**** Available records ****
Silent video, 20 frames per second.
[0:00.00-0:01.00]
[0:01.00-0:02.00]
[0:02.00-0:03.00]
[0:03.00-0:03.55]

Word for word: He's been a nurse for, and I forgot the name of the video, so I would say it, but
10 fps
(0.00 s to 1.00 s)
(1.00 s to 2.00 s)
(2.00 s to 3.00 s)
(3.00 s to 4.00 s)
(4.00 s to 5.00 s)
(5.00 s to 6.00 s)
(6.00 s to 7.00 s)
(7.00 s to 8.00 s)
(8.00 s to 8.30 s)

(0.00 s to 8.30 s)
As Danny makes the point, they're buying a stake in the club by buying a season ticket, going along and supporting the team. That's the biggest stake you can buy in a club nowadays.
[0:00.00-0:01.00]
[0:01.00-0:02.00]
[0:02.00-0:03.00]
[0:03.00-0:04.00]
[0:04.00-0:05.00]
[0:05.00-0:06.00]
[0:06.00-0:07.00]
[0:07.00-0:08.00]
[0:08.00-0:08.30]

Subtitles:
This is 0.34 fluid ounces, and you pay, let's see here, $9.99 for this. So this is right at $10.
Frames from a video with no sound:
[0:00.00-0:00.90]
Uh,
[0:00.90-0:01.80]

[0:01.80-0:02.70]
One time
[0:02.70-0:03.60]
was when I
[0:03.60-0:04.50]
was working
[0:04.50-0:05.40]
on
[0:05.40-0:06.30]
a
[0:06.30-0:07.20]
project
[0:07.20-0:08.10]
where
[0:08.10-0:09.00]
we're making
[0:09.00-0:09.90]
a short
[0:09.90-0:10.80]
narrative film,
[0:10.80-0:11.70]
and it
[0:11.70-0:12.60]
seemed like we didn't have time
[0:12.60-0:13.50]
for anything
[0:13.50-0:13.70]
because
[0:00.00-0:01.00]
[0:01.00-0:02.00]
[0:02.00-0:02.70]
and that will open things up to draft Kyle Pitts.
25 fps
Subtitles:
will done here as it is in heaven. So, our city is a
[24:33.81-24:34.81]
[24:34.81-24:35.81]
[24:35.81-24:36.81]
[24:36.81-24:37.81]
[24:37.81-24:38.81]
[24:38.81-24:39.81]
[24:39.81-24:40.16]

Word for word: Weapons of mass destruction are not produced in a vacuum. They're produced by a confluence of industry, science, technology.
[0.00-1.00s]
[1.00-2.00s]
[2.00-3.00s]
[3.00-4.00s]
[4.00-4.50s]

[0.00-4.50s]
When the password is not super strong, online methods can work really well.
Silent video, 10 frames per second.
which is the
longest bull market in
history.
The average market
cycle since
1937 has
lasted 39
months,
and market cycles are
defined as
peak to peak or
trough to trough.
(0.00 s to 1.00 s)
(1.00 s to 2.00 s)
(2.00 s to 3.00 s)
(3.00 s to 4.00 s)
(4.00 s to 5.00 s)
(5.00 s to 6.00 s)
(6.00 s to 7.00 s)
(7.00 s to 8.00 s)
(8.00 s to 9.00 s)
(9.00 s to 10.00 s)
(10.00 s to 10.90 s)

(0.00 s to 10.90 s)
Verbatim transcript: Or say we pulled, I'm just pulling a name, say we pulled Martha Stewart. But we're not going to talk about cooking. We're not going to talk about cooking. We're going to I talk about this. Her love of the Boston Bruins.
****
▸ **Problem to work on**
Return all of the material exactly as written, from the first line through the last.

▸ **Exercise response**
Silent video, 20 frames per second.
[0:00.00-0:01.00]
[0:01.00-0:02.00]
[0:02.00-0:03.00]
[0:03.00-0:03.55]

Word for word: He's been a nurse for, and I forgot the name of the video, so I would say it, but
10 fps
(0.00 s to 1.00 s)
(1.00 s to 2.00 s)
(2.00 s to 3.00 s)
(3.00 s to 4.00 s)
(4.00 s to 5.00 s)
(5.00 s to 6.00 s)
(6.00 s to 7.00 s)
(7.00 s to 8.00 s)
(8.00 s to 8.30 s)

(0.00 s to 8.30 s)
As Danny makes the point, they're buying a stake in the club by buying a season ticket, going along and supporting the team. That's the biggest stake you can buy in a club nowadays.
[0:00.00-0:01.00]
[0:01.00-0:02.00]
[0:02.00-0:03.00]
[0:03.00-0:04.00]
[0:04.00-0:05.00]
[0:05.00-0:06.00]
[0:06.00-0:07.00]
[0:07.00-0:08.00]
[0:08.00-0:08.30]

Subtitles:
This is 0.34 fluid ounces, and you pay, let's see here, $9.99 for this. So this is right at $10.
Frames from a video with no sound:
[0:00.00-0:00.90]
Uh,
[0:00.90-0:01.80]

[0:01.80-0:02.70]
One time
[0:02.70-0:03.60]
was when I
[0:03.60-0:04.50]
was working
[0:04.50-0:05.40]
on
[0:05.40-0:06.30]
a
[0:06.30-0:07.20]
project
[0:07.20-0:08.10]
where
[0:08.10-0:09.00]
we're making
[0:09.00-0:09.90]
a short
[0:09.90-0:10.80]
narrative film,
[0:10.80-0:11.70]
and it
[0:11.70-0:12.60]
seemed like we didn't have time
[0:12.60-0:13.50]
for anything
[0:13.50-0:13.70]
because
[0:00.00-0:01.00]
[0:01.00-0:02.00]
[0:02.00-0:02.70]
and that will open things up to draft Kyle Pitts.
25 fps
Subtitles:
will done here as it is in heaven. So, our city is a
[24:33.81-24:34.81]
[24:34.81-24:35.81]
[24:35.81-24:36.81]
[24:36.81-24:37.81]
[24:37.81-24:38.81]
[24:38.81-24:39.81]
[24:39.81-24:40.16]

Word for word: Weapons of mass destruction are not produced in a vacuum. They're produced by a confluence of industry, science, technology.
[0.00-1.00s]
[1.00-2.00s]
[2.00-3.00s]
[3.00-4.00s]
[4.00-4.50s]

[0.00-4.50s]
When the password is not super strong, online methods can work really well.
Silent video, 10 frames per second.
which is the
longest bull market in
history.
The average market
cycle since
1937 has
lasted 39
months,
and market cycles are
defined as
peak to peak or
trough to trough.
(0.00 s to 1.00 s)
(1.00 s to 2.00 s)
(2.00 s to 3.00 s)
(3.00 s to 4.00 s)
(4.00 s to 5.00 s)
(5.00 s to 6.00 s)
(6.00 s to 7.00 s)
(7.00 s to 8.00 s)
(8.00 s to 9.00 s)
(9.00 s to 10.00 s)
(10.00 s to 10.90 s)

(0.00 s to 10.90 s)
Verbatim transcript: Or say we pulled, I'm just pulling a name, say we pulled Martha Stewart. But we're not going to talk about cooking. We're not going to talk about cooking. We're going to I talk about this. Her love of the Boston Bruins.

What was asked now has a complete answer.